## WHAT TO DO
As an exercise in exact copying, transcribe the lines below from the one holding "[520.47-521.47s]" through the last, with both ends included and pictures left out.
━━━ DATASET EXTRACT ━━━
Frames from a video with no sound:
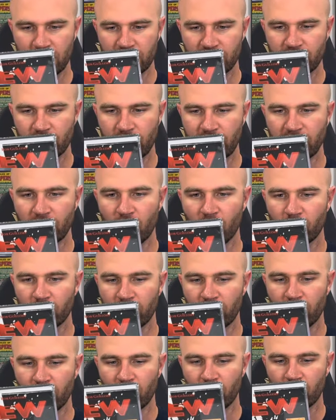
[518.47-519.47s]
so I don't
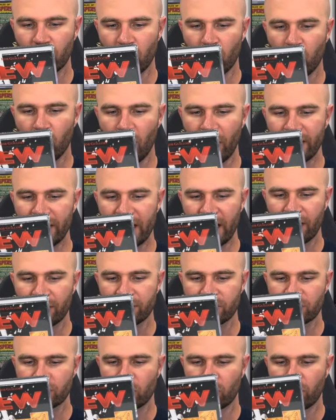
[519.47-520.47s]
know quite how
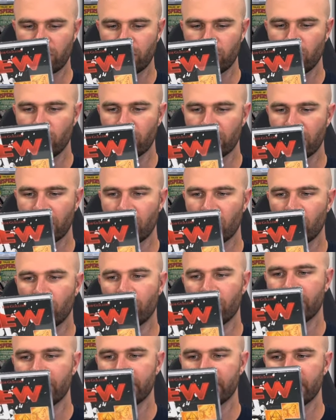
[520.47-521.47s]
the story will go,
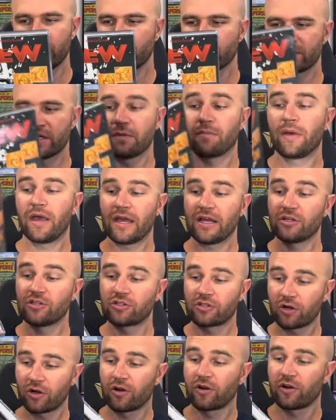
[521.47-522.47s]
but it was a
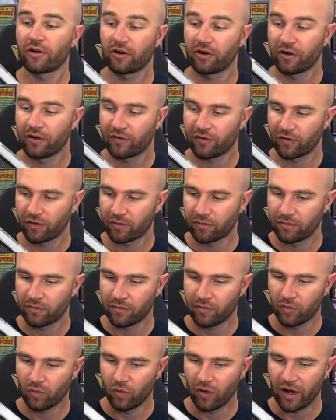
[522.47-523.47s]
page turner from
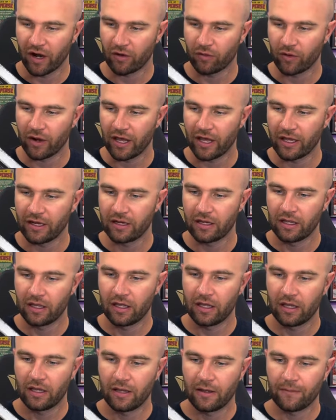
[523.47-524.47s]
what I read.
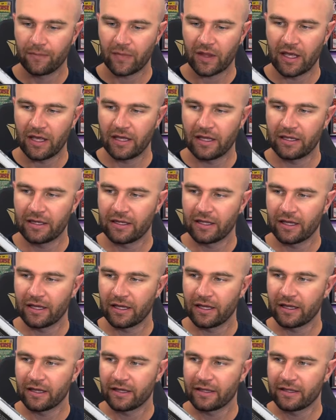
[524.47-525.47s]
And
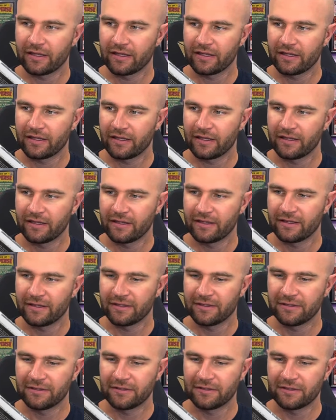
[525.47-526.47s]
uh,
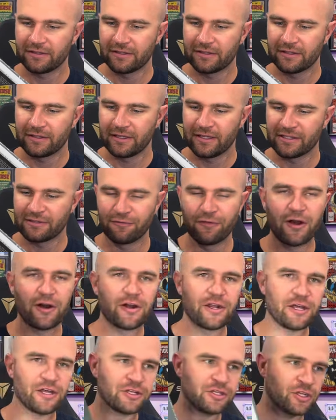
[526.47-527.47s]
it's
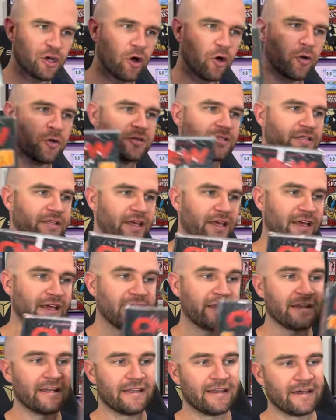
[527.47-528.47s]
very adult,
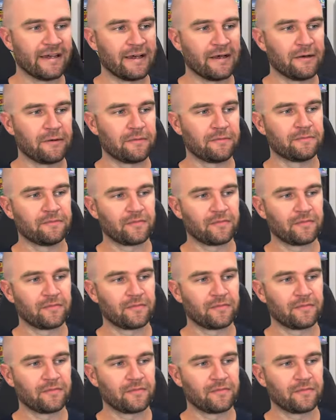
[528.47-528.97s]
and Uh,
━━━
## EXERCISE OUTPUT
[520.47-521.47s]
the story will go,
[521.47-522.47s]
but it was a
[522.47-523.47s]
page turner from
[523.47-524.47s]
what I read.
[524.47-525.47s]
And
[525.47-526.47s]
uh,
[526.47-527.47s]
it's
[527.47-528.47s]
very adult,
[528.47-528.97s]
and Uh,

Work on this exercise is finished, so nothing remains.